RIP Microsoft Paint. Thanks for All the Hideous Doodles

Microsoft Paint is dead, but it won't be forgotten.
RIP Microsoft Paint. Thanks for All the Hideous Doodles
HOTLITTLEPOTATO

In 1996, the year my father brought home our first Gateway desktop, there was little for a ten-year-old to do on a computer. I'd play Minesweeper and browse Encarta, but my favorite way to waste time was fooling around with the palette of rudimentary drawing tools on Microsoft Paint. The simple graphics software came preinstalled on computers running Window’s operating system, and the program was completely idiot-proof. You didn’t have to know a thing about technology to use it, which made Paint the entry point to personal computing for an entire generation.

Decades later, that's no longer the case. Paint is now a relic of computing history—one that very soon will be abandoned, after an update to Microsoft's newest operating system, Windows 10 Creator's Edition. The application, along with Reader and Outlook Express, has been moved to its list of “removed or deprecated features,” which means it’s only a matter of time until the software permanently fades into obscurity.

Go ahead and shed a tear, but don't act surprised. At a time when Microsoft is attempting to reinvent itself as a company for the creative class, Paint serves as a reminder of how utterly bad its creativity tools have always been.
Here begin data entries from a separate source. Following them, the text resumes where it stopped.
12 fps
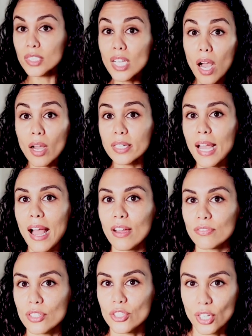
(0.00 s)
on
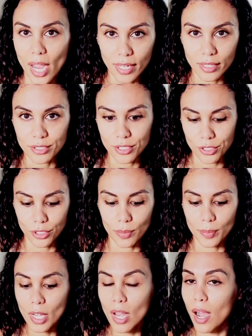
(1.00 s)
average, I
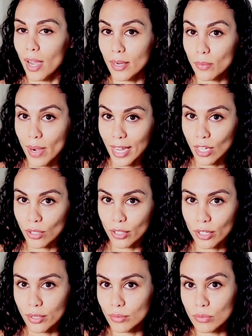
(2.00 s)
consume on a
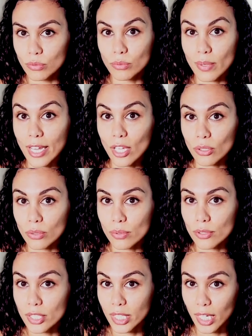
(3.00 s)
regular
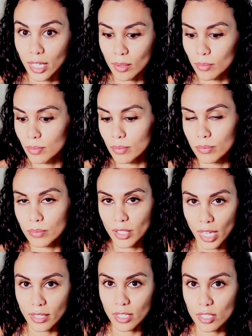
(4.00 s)
routine,
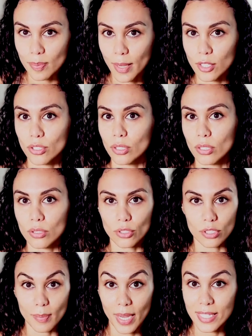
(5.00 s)
nothing special,
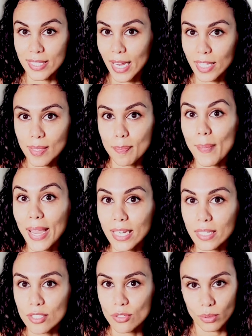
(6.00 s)
just my daily
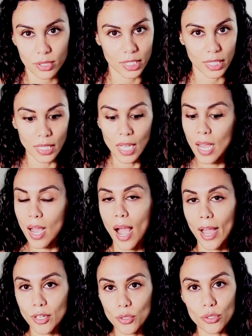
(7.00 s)
maintenance routine.
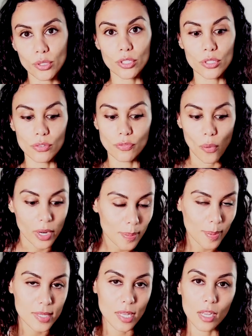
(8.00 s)
I usually do
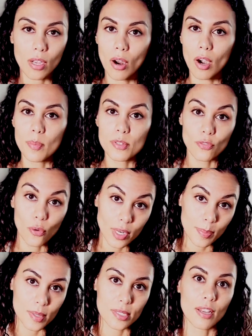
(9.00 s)
40% carbs,
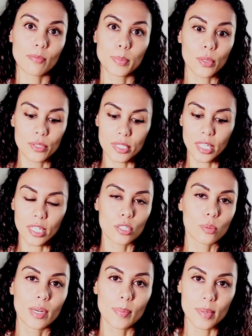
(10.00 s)
40% protein,
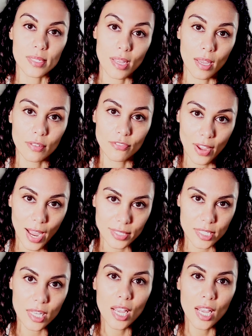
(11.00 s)
20% fats.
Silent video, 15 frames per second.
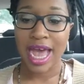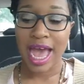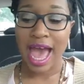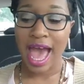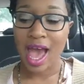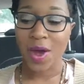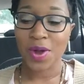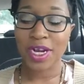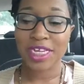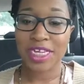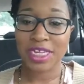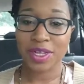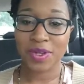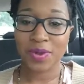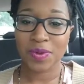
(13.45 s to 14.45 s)
how to
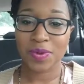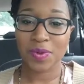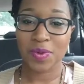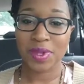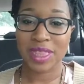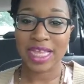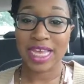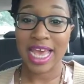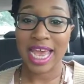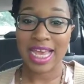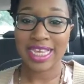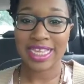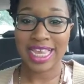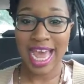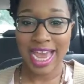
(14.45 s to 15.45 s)
deal with
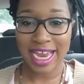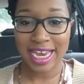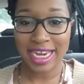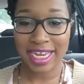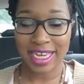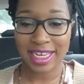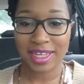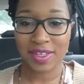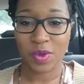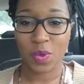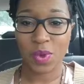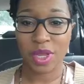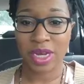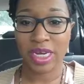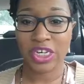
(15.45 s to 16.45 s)
anxiety
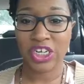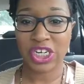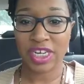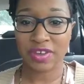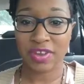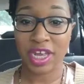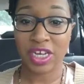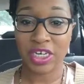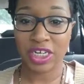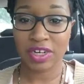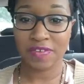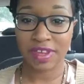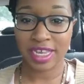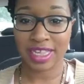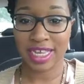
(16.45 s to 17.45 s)
when
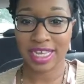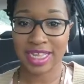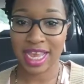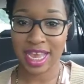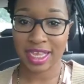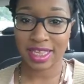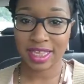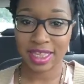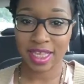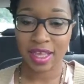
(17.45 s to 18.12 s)
achieving success.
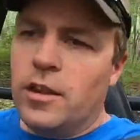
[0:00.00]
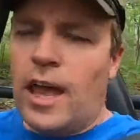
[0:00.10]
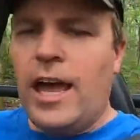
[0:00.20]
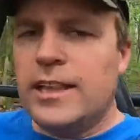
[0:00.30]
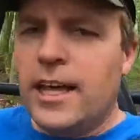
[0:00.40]

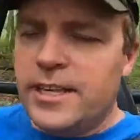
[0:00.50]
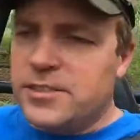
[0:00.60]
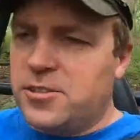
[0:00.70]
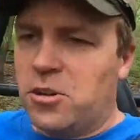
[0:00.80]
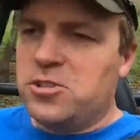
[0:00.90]
The
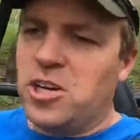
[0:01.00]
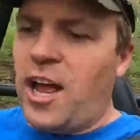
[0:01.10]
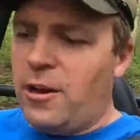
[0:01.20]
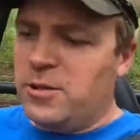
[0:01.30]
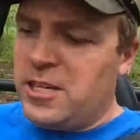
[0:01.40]
headlights don't turn
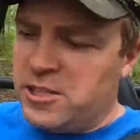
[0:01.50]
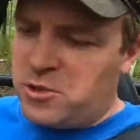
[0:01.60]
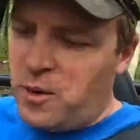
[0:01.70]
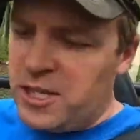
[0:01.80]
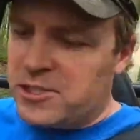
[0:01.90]
on with a
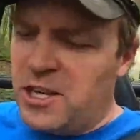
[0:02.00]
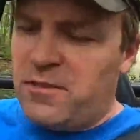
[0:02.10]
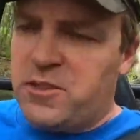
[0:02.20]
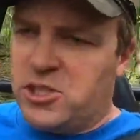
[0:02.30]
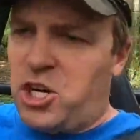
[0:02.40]
switch. You
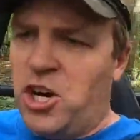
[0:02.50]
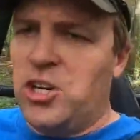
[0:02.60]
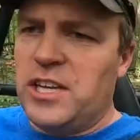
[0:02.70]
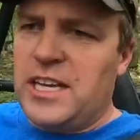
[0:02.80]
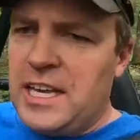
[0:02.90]
have to
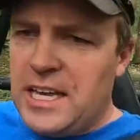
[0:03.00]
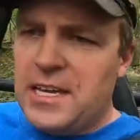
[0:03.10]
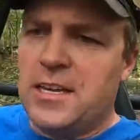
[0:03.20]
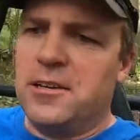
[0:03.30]
turn the key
Plenty of artists and designers use Paint to wonderful effect, but besides those few notable exceptions, nearly everything created with Paint is bad.
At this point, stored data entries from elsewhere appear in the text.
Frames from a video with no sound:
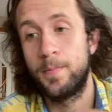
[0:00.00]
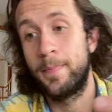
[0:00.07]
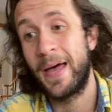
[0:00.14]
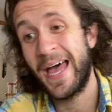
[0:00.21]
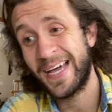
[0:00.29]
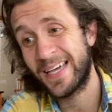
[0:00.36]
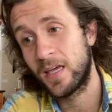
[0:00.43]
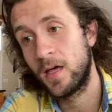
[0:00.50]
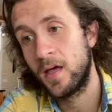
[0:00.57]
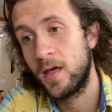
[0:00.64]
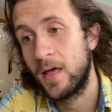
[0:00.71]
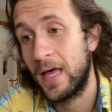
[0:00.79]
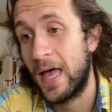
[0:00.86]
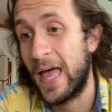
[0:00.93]
back,
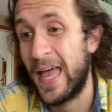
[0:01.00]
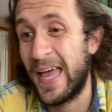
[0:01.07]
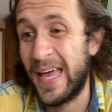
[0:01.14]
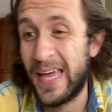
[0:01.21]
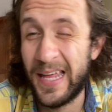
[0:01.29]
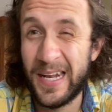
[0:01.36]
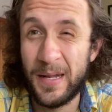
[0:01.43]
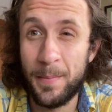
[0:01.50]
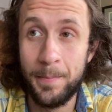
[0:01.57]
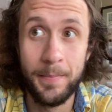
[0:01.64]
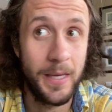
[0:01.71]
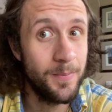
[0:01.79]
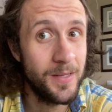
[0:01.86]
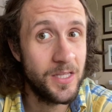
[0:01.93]
and
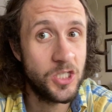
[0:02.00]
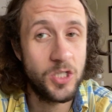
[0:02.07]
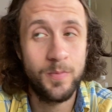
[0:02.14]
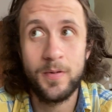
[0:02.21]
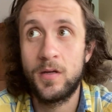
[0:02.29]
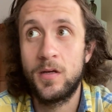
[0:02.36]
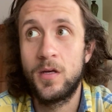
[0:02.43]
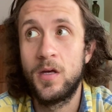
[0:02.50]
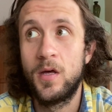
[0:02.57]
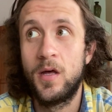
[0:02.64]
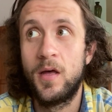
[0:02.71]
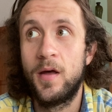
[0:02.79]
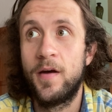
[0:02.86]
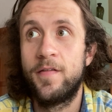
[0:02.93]
maybe the shipping
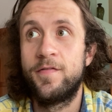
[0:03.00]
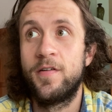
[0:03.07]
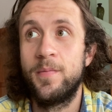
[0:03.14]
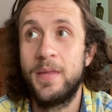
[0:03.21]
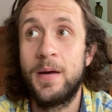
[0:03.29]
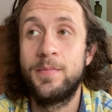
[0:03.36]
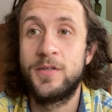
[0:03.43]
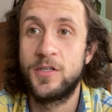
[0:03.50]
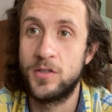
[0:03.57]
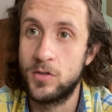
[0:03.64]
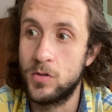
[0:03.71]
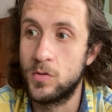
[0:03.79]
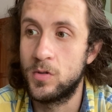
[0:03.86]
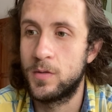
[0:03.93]
from them to
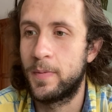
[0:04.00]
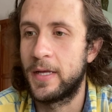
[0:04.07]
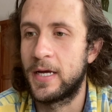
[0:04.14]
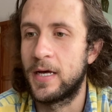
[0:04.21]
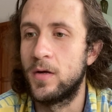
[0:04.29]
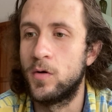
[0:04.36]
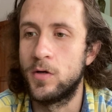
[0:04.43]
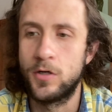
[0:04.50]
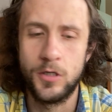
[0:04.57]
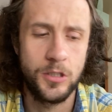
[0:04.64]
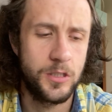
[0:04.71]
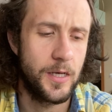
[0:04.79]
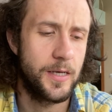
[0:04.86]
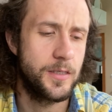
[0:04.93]
you, depending on the order your
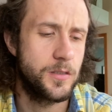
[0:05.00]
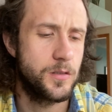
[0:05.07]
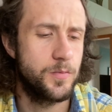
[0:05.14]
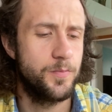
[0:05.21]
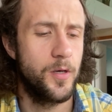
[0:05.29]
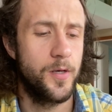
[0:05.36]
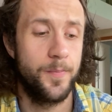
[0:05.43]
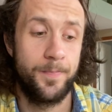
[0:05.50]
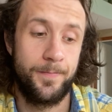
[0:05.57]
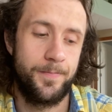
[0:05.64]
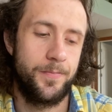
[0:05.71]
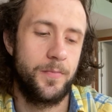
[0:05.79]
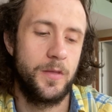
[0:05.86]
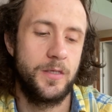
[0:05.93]
size, but
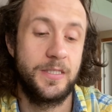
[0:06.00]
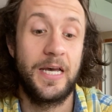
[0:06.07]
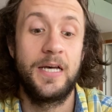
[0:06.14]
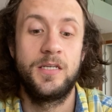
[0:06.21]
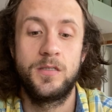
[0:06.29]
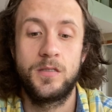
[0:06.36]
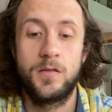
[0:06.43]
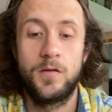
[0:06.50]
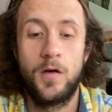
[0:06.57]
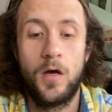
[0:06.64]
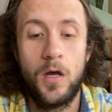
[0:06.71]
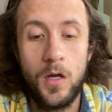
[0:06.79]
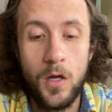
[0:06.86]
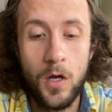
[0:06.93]
the size
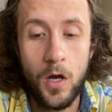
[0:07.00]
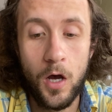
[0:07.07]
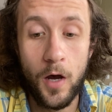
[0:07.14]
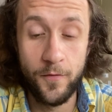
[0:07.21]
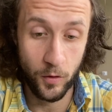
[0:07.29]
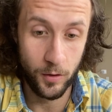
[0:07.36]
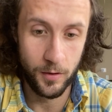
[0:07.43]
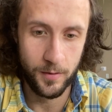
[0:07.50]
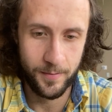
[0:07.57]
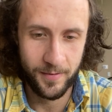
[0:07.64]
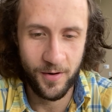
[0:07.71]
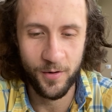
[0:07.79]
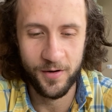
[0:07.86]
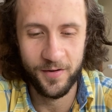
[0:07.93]
of your order,
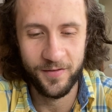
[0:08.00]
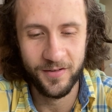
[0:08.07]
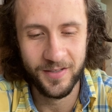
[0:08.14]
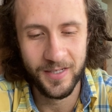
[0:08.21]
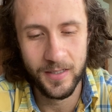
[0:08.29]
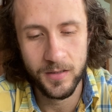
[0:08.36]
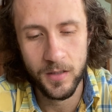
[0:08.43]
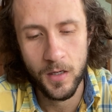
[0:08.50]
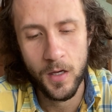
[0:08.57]
whatever your size.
The OG application will be survived by Paint 3-D, a more technologically advanced version of the original that lets people build and scan objects in three dimensions. Paint 3-D aligns with Microsoft’s vision of the future, where artists can make glossy, multi-dimensional visuals best suited for the mixed reality world we'll soon live in. (The original Paint will be available to download in the Windows Store, but won't receive updates, according to a representative from Microsoft.)

And that all makes sense. I don’t recall the first or last thing I made with Microsoft Paint, but nothing I ever made was particularly good. Its interface is simple but clunky. The tools are basic and rigid. Early versions of Paint were plagued by a latency that made it difficult for even the most coordinated to draw anything beyond slightly elevated chicken scratch. And its software, which was never elegant to begin with, didn’t receive any major updates between 1995 and 2007.
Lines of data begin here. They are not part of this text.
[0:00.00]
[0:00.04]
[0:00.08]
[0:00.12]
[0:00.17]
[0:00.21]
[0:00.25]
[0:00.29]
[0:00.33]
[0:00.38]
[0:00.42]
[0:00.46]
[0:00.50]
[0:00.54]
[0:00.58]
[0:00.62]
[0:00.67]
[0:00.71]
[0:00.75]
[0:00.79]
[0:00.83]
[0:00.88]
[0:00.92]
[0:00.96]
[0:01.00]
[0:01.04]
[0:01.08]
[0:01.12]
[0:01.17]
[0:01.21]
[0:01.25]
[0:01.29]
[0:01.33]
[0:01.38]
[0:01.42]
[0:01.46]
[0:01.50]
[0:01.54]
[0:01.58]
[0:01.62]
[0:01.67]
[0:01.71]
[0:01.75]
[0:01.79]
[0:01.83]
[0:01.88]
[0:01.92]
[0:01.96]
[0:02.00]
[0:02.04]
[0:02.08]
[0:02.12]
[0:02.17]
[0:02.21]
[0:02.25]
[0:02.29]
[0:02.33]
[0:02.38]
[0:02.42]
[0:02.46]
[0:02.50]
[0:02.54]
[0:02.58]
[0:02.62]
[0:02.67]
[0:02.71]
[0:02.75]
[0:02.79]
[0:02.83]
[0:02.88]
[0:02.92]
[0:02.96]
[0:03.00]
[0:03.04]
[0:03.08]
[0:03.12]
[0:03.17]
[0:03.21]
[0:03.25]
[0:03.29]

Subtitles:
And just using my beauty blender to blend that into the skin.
It’s hard to blame Microsoft for abandoning the original product. But for those of us with a soft spot for nostalgia, it will be missed. No one is concerned about losing a valuable tool (and even if you were, you can download plenty of other excellent drawing and painting apps, or the new and improved Paint 3-D). Instead, saying goodbye to Paint feels like technological gentrification. In moving on to something newer, shinier, and less messy, we're losing a window into a simpler time, when computer literacy could be as simple as dragging your mouse to make a masterpiece.

This story has been updated to clarify that although Microsoft is sunsetting the original Paint application, it will still be available to download in the Microsoft Store.